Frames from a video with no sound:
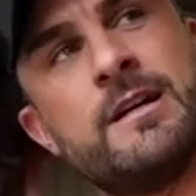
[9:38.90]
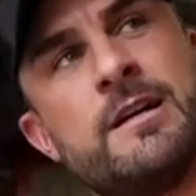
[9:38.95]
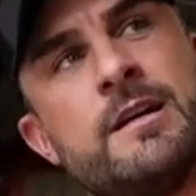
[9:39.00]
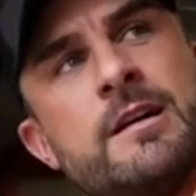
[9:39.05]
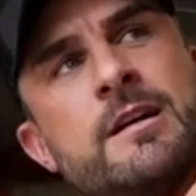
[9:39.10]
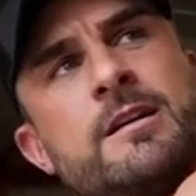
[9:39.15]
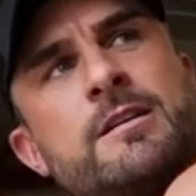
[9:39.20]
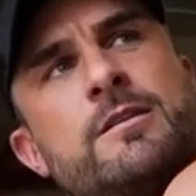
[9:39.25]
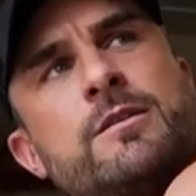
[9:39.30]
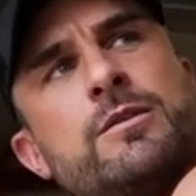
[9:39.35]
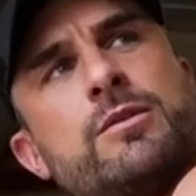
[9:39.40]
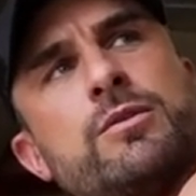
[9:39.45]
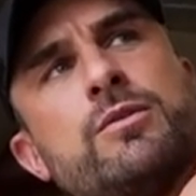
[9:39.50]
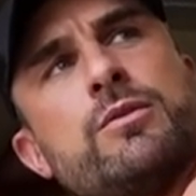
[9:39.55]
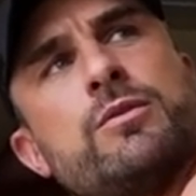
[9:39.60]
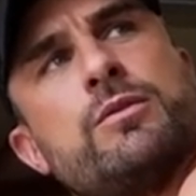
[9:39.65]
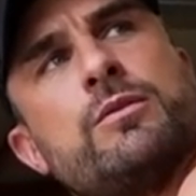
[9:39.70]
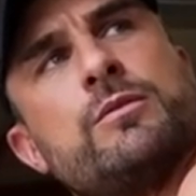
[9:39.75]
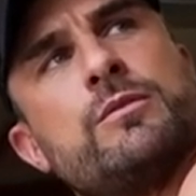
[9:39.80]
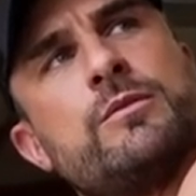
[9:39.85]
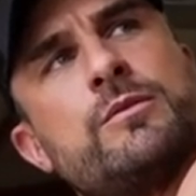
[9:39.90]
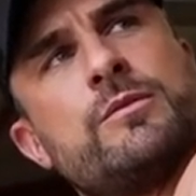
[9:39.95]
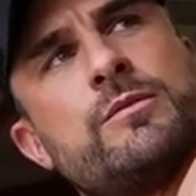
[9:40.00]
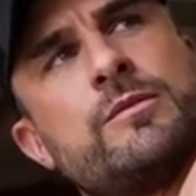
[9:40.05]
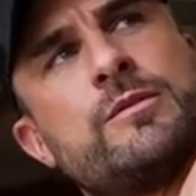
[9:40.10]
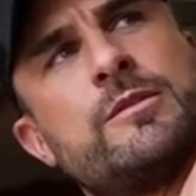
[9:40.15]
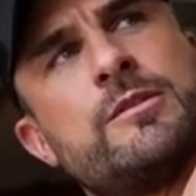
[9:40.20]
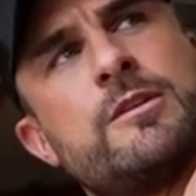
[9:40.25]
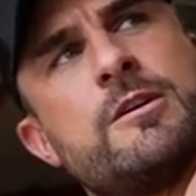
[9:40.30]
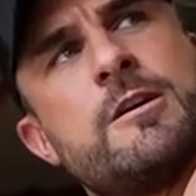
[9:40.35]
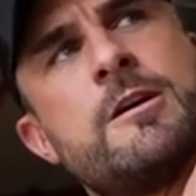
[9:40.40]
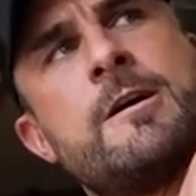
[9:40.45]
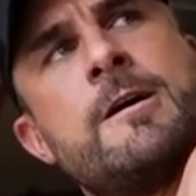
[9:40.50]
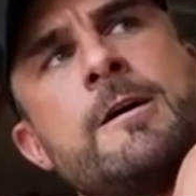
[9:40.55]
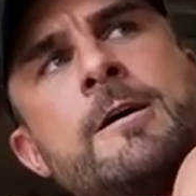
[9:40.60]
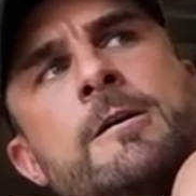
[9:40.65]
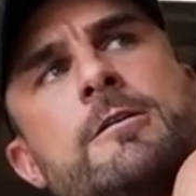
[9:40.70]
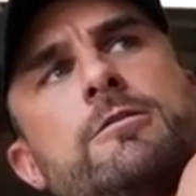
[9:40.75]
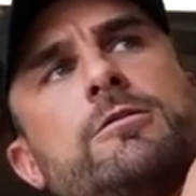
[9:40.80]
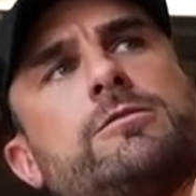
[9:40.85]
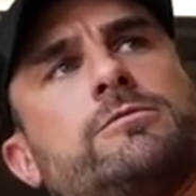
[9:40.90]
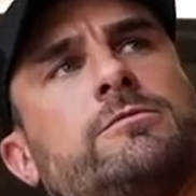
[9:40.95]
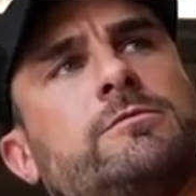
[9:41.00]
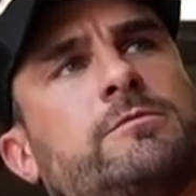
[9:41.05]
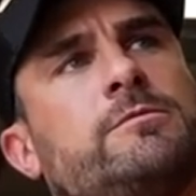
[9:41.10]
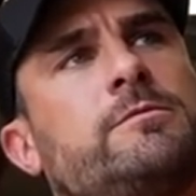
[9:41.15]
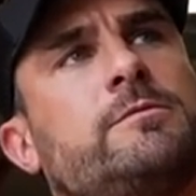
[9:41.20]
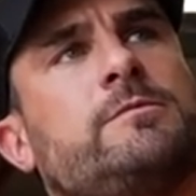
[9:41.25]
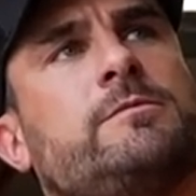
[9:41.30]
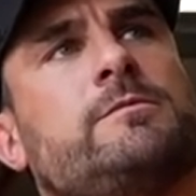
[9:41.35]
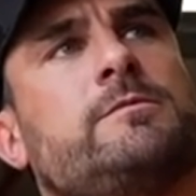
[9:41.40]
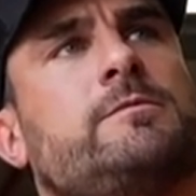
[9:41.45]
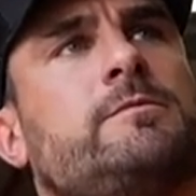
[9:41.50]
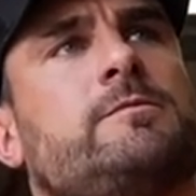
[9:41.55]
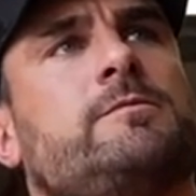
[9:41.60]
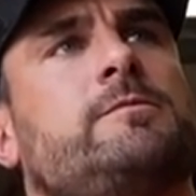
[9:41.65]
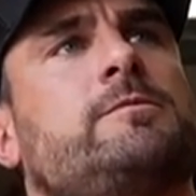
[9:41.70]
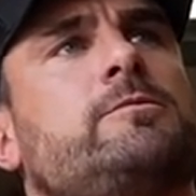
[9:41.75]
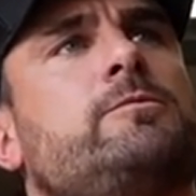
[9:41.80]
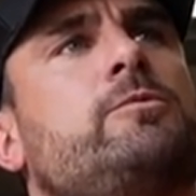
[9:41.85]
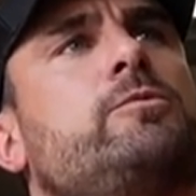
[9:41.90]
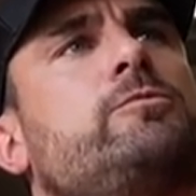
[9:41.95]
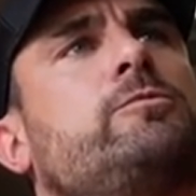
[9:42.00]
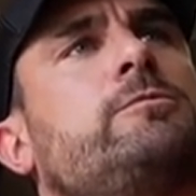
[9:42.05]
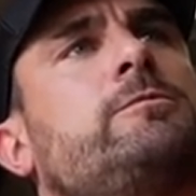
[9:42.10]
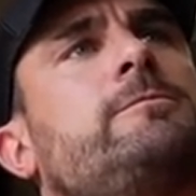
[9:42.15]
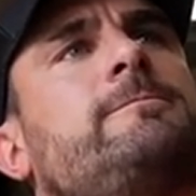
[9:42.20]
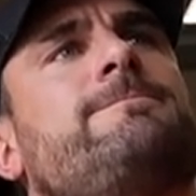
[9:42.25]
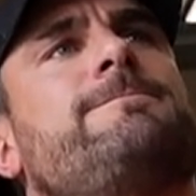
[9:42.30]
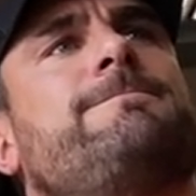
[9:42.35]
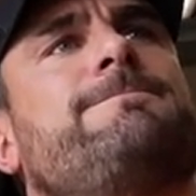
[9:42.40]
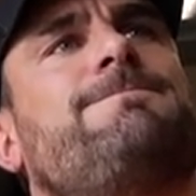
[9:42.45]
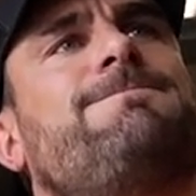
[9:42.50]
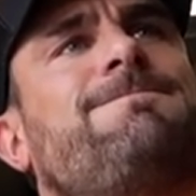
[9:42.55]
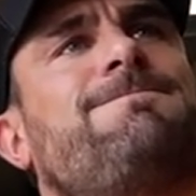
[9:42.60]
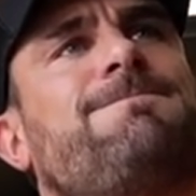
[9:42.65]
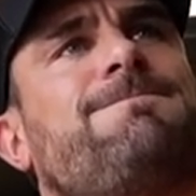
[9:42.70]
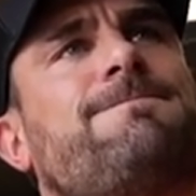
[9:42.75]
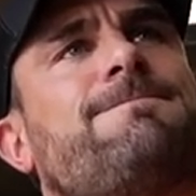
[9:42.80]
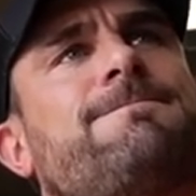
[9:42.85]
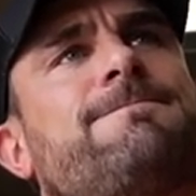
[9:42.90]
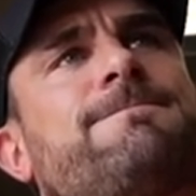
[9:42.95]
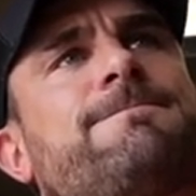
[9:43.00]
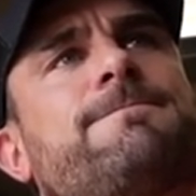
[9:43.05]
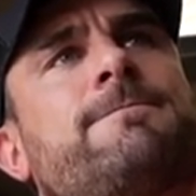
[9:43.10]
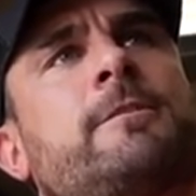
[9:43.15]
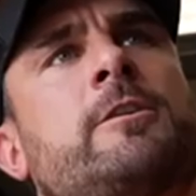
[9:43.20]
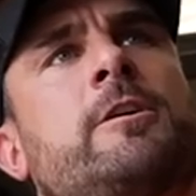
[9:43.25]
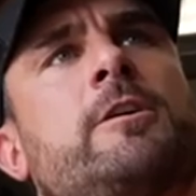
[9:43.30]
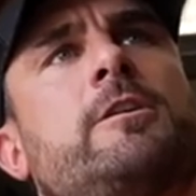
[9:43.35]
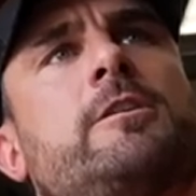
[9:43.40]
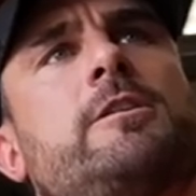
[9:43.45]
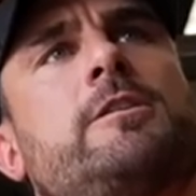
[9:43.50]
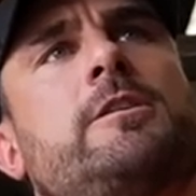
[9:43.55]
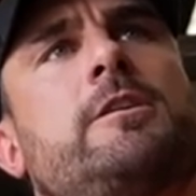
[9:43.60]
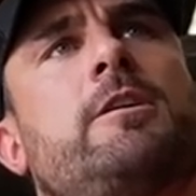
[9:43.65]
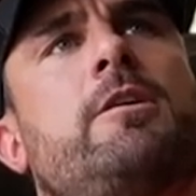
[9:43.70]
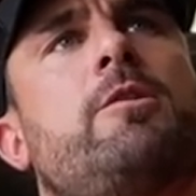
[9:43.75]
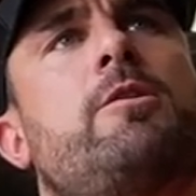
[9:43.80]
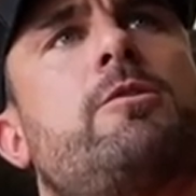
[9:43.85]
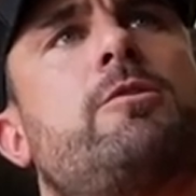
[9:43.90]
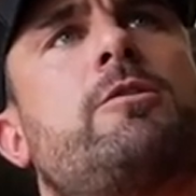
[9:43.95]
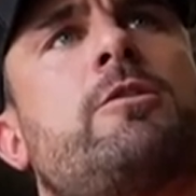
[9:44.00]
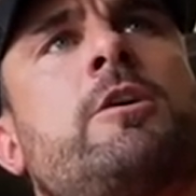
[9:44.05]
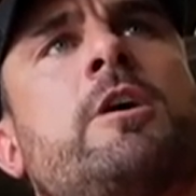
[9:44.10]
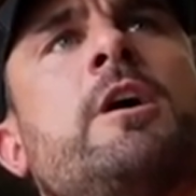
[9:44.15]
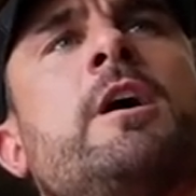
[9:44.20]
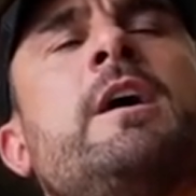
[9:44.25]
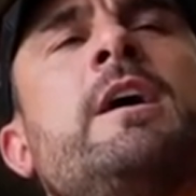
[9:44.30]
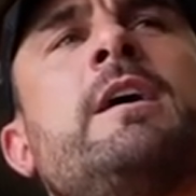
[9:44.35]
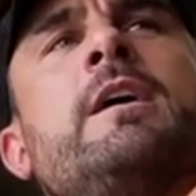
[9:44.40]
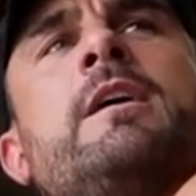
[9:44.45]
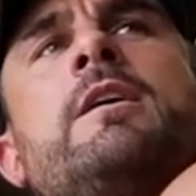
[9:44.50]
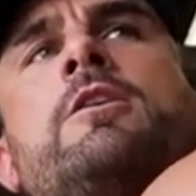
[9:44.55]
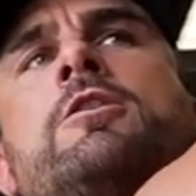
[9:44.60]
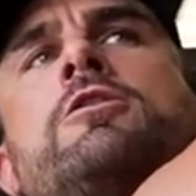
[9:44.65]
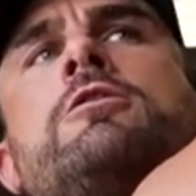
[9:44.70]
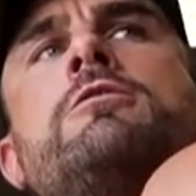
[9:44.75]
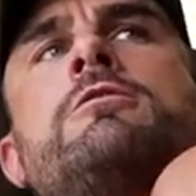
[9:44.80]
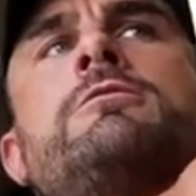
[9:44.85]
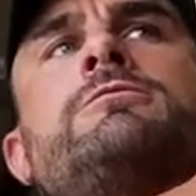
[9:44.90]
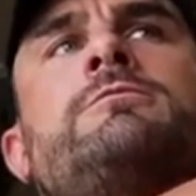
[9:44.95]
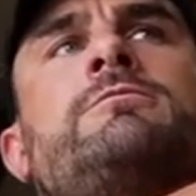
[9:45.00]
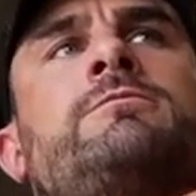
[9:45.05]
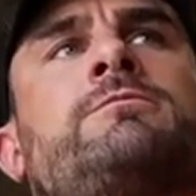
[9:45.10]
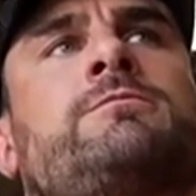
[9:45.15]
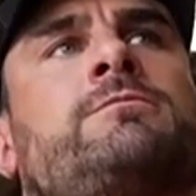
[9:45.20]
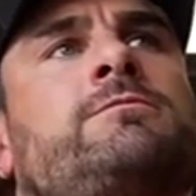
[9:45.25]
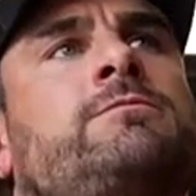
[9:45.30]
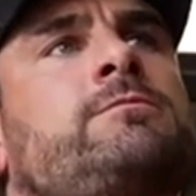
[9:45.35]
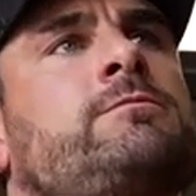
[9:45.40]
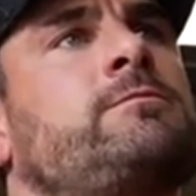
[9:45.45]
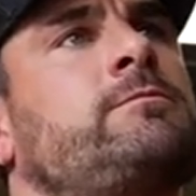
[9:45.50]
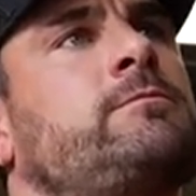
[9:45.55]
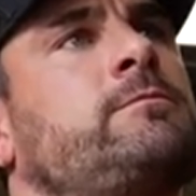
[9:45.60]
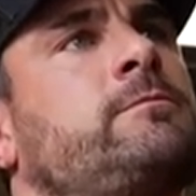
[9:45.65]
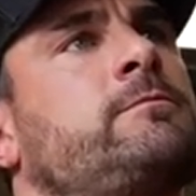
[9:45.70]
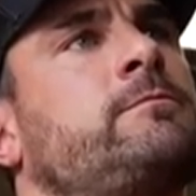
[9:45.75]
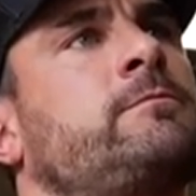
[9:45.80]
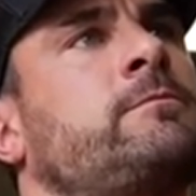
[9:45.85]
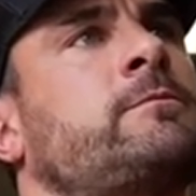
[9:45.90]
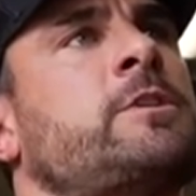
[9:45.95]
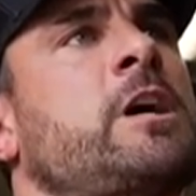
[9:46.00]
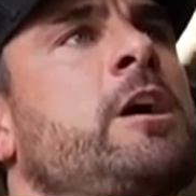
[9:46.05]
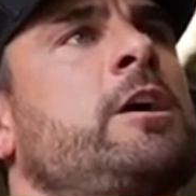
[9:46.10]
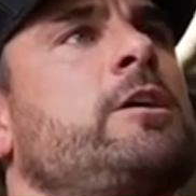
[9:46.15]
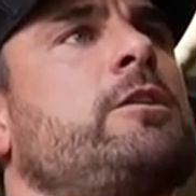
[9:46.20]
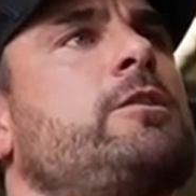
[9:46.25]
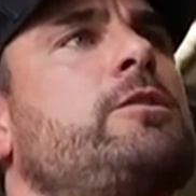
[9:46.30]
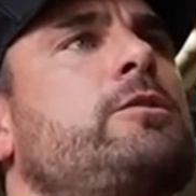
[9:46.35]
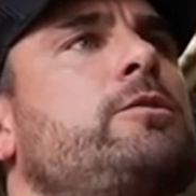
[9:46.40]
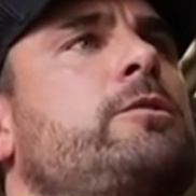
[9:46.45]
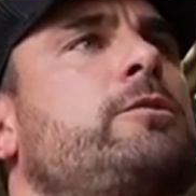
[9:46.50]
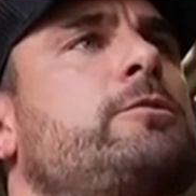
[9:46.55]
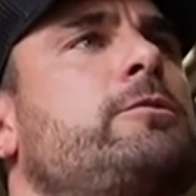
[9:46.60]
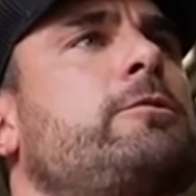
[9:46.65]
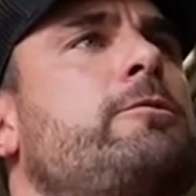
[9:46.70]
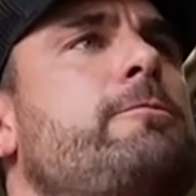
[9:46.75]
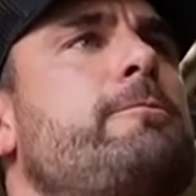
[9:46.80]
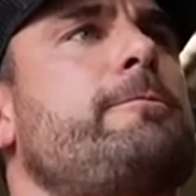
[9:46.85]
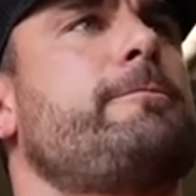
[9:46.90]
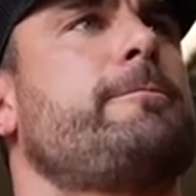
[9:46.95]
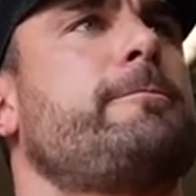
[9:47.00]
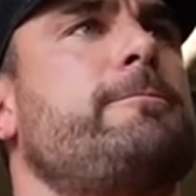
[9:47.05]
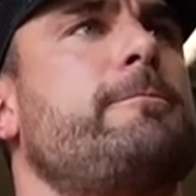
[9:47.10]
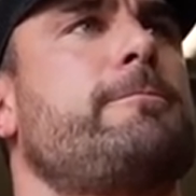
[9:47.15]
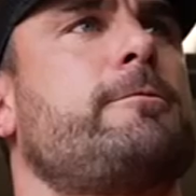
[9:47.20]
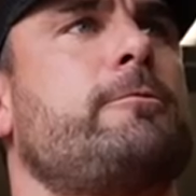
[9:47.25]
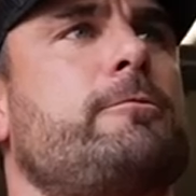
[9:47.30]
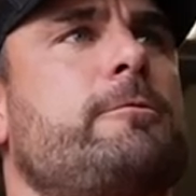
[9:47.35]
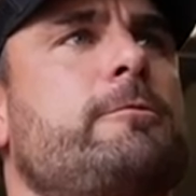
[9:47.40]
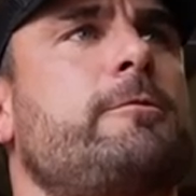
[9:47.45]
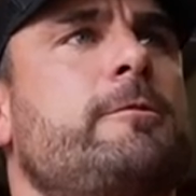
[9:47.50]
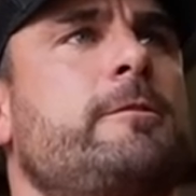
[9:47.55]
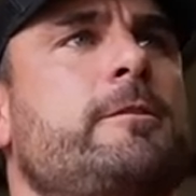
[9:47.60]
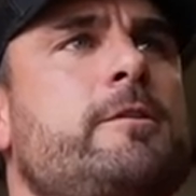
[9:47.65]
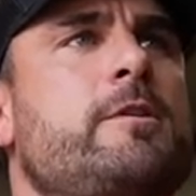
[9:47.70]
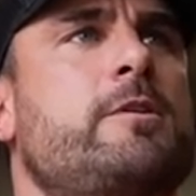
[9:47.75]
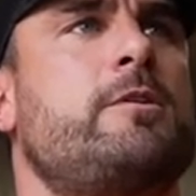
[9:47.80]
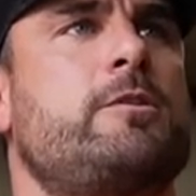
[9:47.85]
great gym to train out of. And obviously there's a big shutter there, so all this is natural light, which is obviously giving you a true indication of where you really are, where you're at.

_What the task requires:_ A verbatim copy of every record is required, with all pictures excluded.

_Exercise output:_
Frames from a video with no sound:
[9:38.90]
[9:38.95]
[9:39.00]
[9:39.05]
[9:39.10]
[9:39.15]
[9:39.20]
[9:39.25]
[9:39.30]
[9:39.35]
[9:39.40]
[9:39.45]
[9:39.50]
[9:39.55]
[9:39.60]
[9:39.65]
[9:39.70]
[9:39.75]
[9:39.80]
[9:39.85]
[9:39.90]
[9:39.95]
[9:40.00]
[9:40.05]
[9:40.10]
[9:40.15]
[9:40.20]
[9:40.25]
[9:40.30]
[9:40.35]
[9:40.40]
[9:40.45]
[9:40.50]
[9:40.55]
[9:40.60]
[9:40.65]
[9:40.70]
[9:40.75]
[9:40.80]
[9:40.85]
[9:40.90]
[9:40.95]
[9:41.00]
[9:41.05]
[9:41.10]
[9:41.15]
[9:41.20]
[9:41.25]
[9:41.30]
[9:41.35]
[9:41.40]
[9:41.45]
[9:41.50]
[9:41.55]
[9:41.60]
[9:41.65]
[9:41.70]
[9:41.75]
[9:41.80]
[9:41.85]
[9:41.90]
[9:41.95]
[9:42.00]
[9:42.05]
[9:42.10]
[9:42.15]
[9:42.20]
[9:42.25]
[9:42.30]
[9:42.35]
[9:42.40]
[9:42.45]
[9:42.50]
[9:42.55]
[9:42.60]
[9:42.65]
[9:42.70]
[9:42.75]
[9:42.80]
[9:42.85]
[9:42.90]
[9:42.95]
[9:43.00]
[9:43.05]
[9:43.10]
[9:43.15]
[9:43.20]
[9:43.25]
[9:43.30]
[9:43.35]
[9:43.40]
[9:43.45]
[9:43.50]
[9:43.55]
[9:43.60]
[9:43.65]
[9:43.70]
[9:43.75]
[9:43.80]
[9:43.85]
[9:43.90]
[9:43.95]
[9:44.00]
[9:44.05]
[9:44.10]
[9:44.15]
[9:44.20]
[9:44.25]
[9:44.30]
[9:44.35]
[9:44.40]
[9:44.45]
[9:44.50]
[9:44.55]
[9:44.60]
[9:44.65]
[9:44.70]
[9:44.75]
[9:44.80]
[9:44.85]
[9:44.90]
[9:44.95]
[9:45.00]
[9:45.05]
[9:45.10]
[9:45.15]
[9:45.20]
[9:45.25]
[9:45.30]
[9:45.35]
[9:45.40]
[9:45.45]
[9:45.50]
[9:45.55]
[9:45.60]
[9:45.65]
[9:45.70]
[9:45.75]
[9:45.80]
[9:45.85]
[9:45.90]
[9:45.95]
[9:46.00]
[9:46.05]
[9:46.10]
[9:46.15]
[9:46.20]
[9:46.25]
[9:46.30]
[9:46.35]
[9:46.40]
[9:46.45]
[9:46.50]
[9:46.55]
[9:46.60]
[9:46.65]
[9:46.70]
[9:46.75]
[9:46.80]
[9:46.85]
[9:46.90]
[9:46.95]
[9:47.00]
[9:47.05]
[9:47.10]
[9:47.15]
[9:47.20]
[9:47.25]
[9:47.30]
[9:47.35]
[9:47.40]
[9:47.45]
[9:47.50]
[9:47.55]
[9:47.60]
[9:47.65]
[9:47.70]
[9:47.75]
[9:47.80]
[9:47.85]
great gym to train out of. And obviously there's a big shutter there, so all this is natural light, which is obviously giving you a true indication of where you really are, where you're at.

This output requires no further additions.